PROMPT: For the entries below, state how many lines contain the word "transcript" and add nothing else.

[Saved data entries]
---------------

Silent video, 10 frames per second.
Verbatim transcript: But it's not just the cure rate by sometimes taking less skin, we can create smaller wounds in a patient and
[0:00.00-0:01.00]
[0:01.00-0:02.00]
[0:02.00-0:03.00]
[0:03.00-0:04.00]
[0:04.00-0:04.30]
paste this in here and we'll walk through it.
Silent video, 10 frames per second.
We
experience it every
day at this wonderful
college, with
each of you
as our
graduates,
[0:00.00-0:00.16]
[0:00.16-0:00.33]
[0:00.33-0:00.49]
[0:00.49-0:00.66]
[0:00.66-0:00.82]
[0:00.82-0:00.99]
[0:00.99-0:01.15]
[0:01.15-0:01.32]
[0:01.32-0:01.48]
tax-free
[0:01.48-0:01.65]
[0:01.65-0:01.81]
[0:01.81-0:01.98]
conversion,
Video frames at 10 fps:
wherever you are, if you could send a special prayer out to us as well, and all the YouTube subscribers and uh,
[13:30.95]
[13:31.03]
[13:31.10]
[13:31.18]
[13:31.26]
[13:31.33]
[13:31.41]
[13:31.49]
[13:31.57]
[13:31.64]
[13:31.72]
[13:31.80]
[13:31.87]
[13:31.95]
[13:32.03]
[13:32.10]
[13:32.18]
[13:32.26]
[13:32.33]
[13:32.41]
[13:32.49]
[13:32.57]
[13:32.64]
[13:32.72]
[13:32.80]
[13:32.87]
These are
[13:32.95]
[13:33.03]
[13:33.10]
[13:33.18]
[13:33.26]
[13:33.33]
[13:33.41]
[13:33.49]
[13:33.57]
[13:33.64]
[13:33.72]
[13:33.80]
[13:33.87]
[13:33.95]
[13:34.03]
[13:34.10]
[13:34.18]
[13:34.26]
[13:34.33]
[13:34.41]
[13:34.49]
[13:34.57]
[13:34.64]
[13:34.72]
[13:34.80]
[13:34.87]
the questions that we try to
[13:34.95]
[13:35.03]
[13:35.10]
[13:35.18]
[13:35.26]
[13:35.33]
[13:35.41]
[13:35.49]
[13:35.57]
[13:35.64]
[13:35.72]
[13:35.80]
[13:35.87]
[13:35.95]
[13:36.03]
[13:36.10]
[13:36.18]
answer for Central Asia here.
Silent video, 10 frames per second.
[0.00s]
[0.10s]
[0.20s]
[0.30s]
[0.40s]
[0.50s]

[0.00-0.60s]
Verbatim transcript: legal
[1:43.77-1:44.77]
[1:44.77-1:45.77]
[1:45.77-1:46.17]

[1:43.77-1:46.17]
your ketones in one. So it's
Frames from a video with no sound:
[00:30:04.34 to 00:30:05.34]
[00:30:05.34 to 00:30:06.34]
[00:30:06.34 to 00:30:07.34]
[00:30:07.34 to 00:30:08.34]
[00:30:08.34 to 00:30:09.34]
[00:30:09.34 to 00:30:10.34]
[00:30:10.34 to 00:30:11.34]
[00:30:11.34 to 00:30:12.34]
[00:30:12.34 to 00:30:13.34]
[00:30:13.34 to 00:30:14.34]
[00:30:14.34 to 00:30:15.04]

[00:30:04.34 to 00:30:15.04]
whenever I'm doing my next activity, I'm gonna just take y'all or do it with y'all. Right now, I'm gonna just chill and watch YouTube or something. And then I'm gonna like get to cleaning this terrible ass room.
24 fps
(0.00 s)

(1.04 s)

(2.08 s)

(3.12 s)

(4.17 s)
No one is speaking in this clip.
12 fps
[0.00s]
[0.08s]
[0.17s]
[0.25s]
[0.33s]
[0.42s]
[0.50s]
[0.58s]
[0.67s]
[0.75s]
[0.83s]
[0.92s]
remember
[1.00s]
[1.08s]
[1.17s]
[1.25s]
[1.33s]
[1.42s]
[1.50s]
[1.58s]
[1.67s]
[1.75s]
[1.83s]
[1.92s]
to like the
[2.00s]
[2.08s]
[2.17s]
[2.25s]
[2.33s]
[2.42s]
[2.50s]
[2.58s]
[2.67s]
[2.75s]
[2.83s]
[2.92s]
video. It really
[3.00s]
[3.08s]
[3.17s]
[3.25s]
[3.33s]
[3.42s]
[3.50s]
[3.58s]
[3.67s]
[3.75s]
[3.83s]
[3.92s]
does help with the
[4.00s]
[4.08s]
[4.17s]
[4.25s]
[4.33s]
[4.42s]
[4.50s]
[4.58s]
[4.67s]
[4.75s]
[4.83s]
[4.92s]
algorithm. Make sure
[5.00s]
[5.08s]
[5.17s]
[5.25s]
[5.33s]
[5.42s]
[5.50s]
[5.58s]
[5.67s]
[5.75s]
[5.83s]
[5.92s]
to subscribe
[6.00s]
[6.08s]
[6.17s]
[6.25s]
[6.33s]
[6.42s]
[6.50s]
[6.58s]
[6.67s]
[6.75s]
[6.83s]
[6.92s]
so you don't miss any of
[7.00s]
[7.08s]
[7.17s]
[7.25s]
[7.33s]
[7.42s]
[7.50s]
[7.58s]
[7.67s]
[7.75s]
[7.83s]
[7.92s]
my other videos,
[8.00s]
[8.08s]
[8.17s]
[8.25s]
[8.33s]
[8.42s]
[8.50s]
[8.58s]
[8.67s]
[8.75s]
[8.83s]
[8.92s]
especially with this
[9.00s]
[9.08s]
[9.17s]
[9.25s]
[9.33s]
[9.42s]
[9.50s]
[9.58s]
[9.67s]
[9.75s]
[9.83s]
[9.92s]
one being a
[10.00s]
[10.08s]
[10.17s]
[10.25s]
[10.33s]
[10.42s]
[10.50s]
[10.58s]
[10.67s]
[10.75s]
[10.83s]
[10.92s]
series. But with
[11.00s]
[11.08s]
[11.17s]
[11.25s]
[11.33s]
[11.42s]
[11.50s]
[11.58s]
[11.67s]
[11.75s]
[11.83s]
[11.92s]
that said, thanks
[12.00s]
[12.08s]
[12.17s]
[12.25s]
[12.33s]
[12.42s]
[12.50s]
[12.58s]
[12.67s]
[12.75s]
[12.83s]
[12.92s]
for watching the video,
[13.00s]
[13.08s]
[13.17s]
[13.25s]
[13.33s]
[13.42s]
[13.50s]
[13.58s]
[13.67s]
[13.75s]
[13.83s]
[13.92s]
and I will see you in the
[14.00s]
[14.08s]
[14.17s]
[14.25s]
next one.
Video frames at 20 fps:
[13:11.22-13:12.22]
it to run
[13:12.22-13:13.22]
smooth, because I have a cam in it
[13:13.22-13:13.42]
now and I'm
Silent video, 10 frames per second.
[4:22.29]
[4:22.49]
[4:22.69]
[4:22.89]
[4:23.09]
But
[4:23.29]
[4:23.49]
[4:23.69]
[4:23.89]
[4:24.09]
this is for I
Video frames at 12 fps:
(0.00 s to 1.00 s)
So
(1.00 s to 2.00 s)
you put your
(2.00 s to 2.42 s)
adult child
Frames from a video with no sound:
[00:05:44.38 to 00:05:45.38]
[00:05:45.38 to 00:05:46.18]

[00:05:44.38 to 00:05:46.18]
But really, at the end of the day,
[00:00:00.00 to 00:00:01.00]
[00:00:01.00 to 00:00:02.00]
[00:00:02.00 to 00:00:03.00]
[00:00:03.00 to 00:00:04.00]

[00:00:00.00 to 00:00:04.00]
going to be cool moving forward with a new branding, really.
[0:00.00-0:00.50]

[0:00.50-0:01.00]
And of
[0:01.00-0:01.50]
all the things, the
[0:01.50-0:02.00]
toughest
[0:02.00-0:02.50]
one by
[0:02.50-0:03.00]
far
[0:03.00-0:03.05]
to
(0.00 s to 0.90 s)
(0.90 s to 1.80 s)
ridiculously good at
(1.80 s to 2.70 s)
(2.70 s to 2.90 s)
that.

---------------

OUTPUT FOR THIS TASK: 2